(The task)
I need the lines from the one containing "[00:00:07.00 to 00:00:08.00]" through the last line of the entries retyped exactly, with no pictures among them.

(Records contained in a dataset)
________

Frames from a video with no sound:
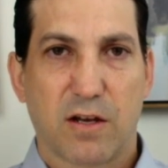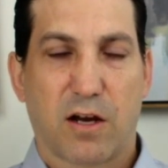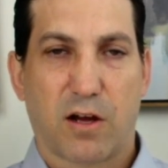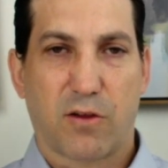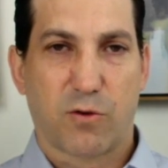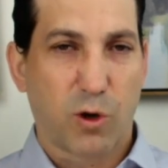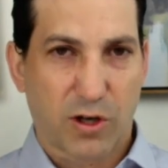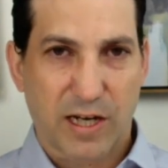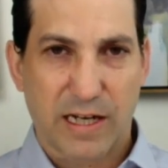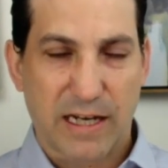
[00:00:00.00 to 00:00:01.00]
The Royal
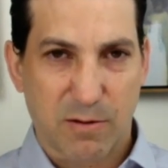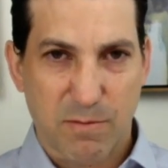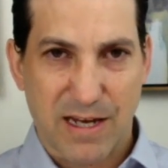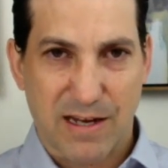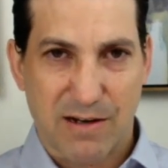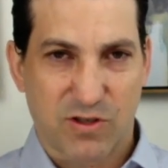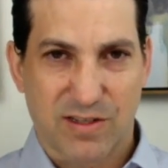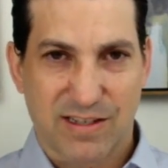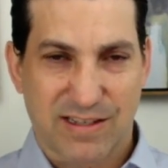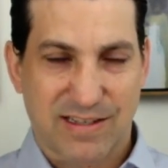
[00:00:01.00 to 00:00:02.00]
Canadian Mint, which
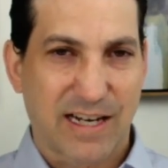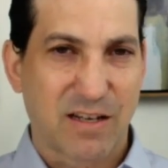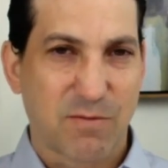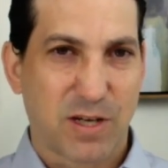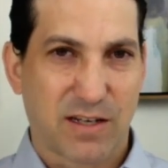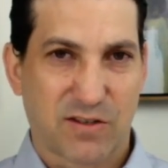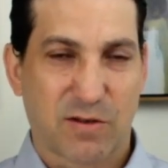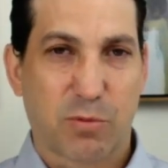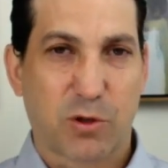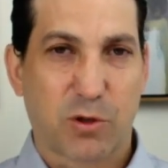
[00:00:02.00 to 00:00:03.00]
is the second biggest
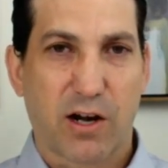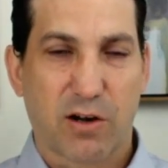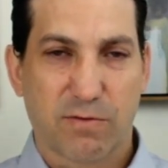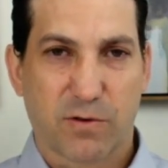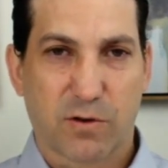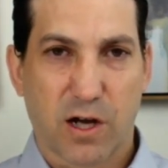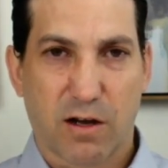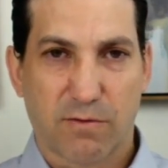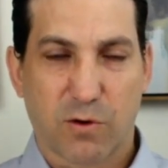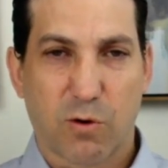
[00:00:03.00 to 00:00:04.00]
supplier
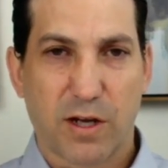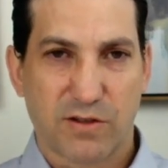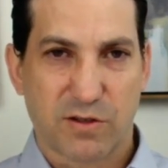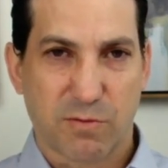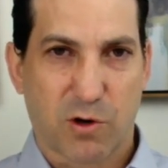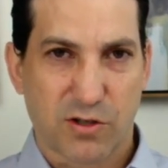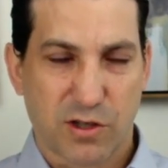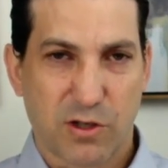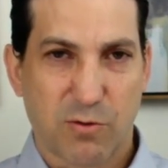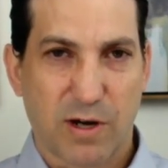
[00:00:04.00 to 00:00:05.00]
of coins and bars in
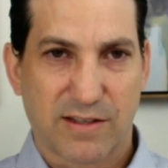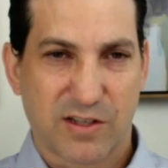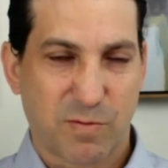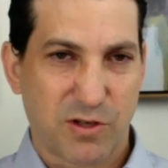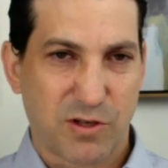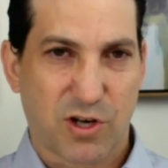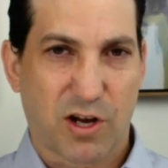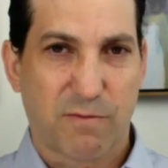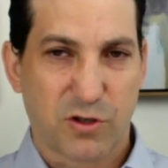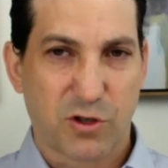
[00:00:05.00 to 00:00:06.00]
the U.S., has been shut
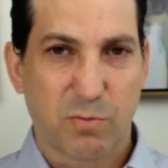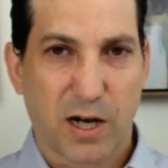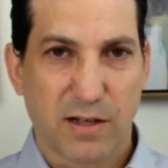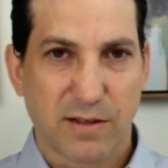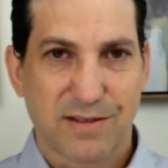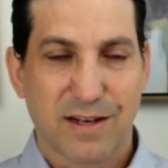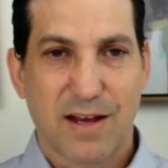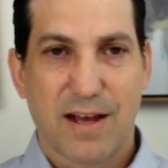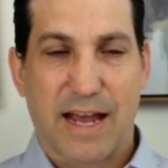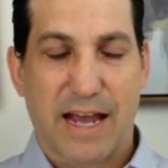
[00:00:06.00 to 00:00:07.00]
for 2 months.
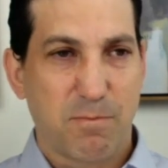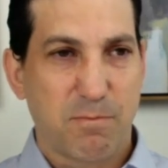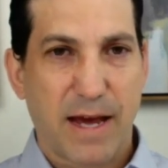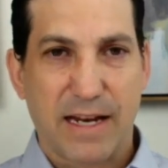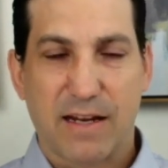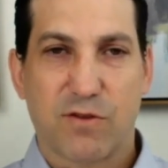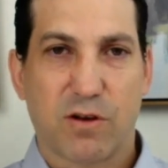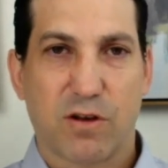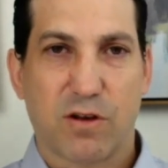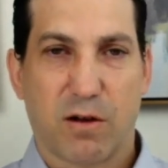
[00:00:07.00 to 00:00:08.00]
And many of
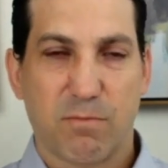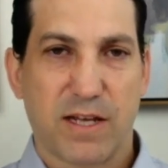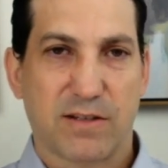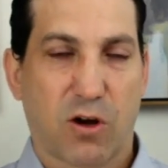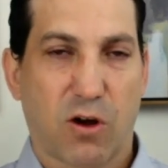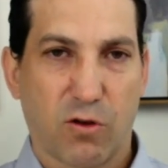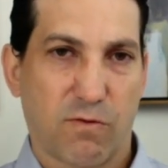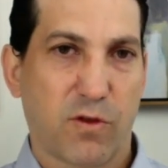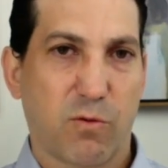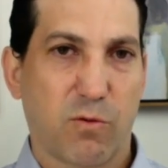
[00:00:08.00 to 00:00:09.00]
the mints all
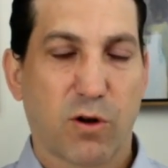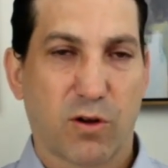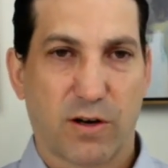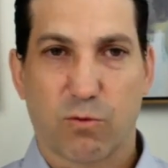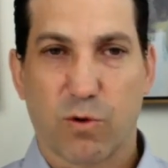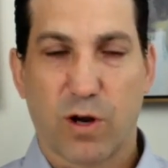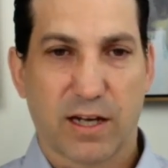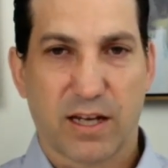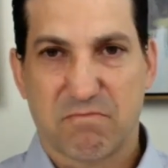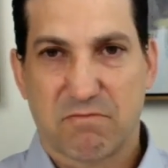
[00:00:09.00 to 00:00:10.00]
over the world are
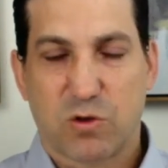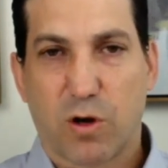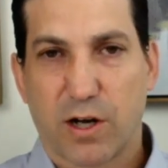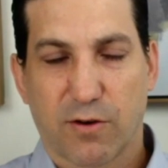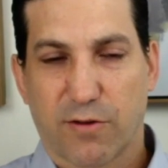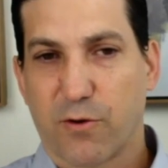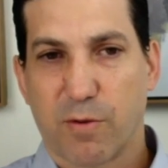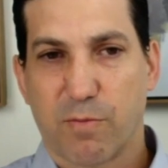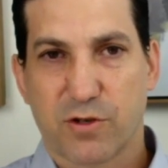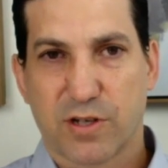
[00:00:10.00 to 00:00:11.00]
running at 20 or
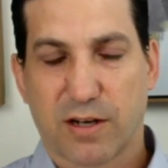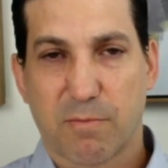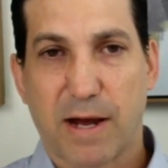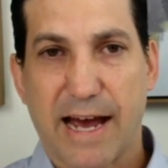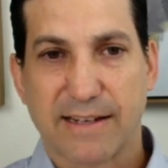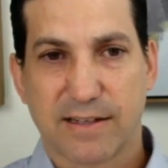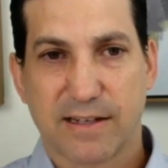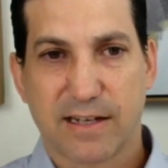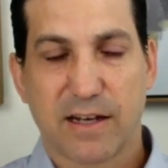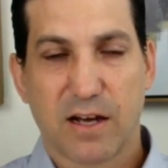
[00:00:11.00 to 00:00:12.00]
30%
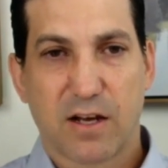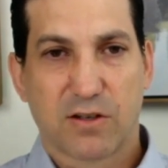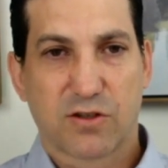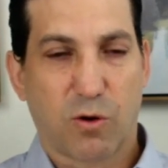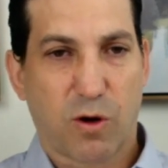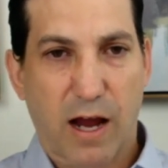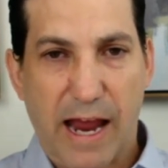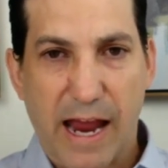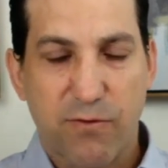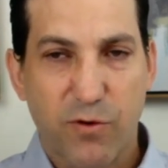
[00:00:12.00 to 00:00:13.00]
capacity. So
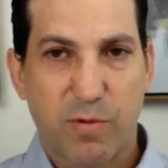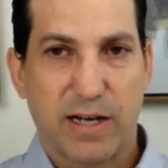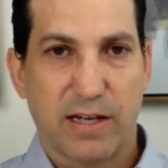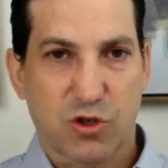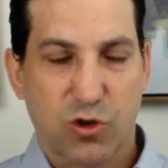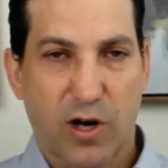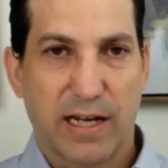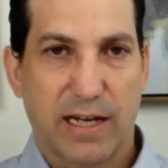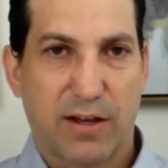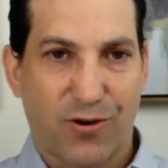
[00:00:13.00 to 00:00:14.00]
everybody is trying
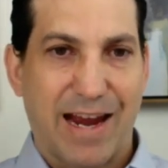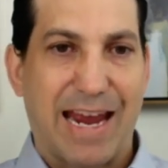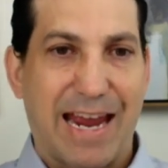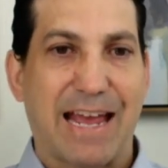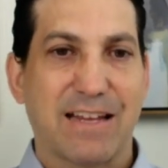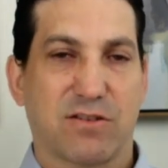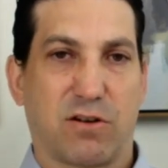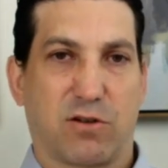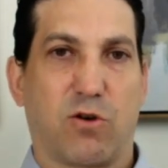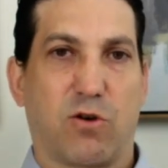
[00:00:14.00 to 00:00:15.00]
to get their hands
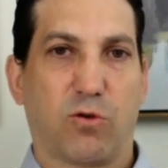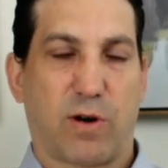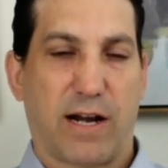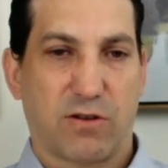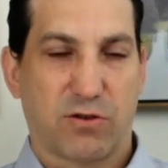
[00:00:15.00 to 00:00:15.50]
on gold right now.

________

(Response to the exercise)
[00:00:07.00 to 00:00:08.00]
And many of
[00:00:08.00 to 00:00:09.00]
the mints all
[00:00:09.00 to 00:00:10.00]
over the world are
[00:00:10.00 to 00:00:11.00]
running at 20 or
[00:00:11.00 to 00:00:12.00]
30%
[00:00:12.00 to 00:00:13.00]
capacity. So
[00:00:13.00 to 00:00:14.00]
everybody is trying
[00:00:14.00 to 00:00:15.00]
to get their hands
[00:00:15.00 to 00:00:15.50]
on gold right now.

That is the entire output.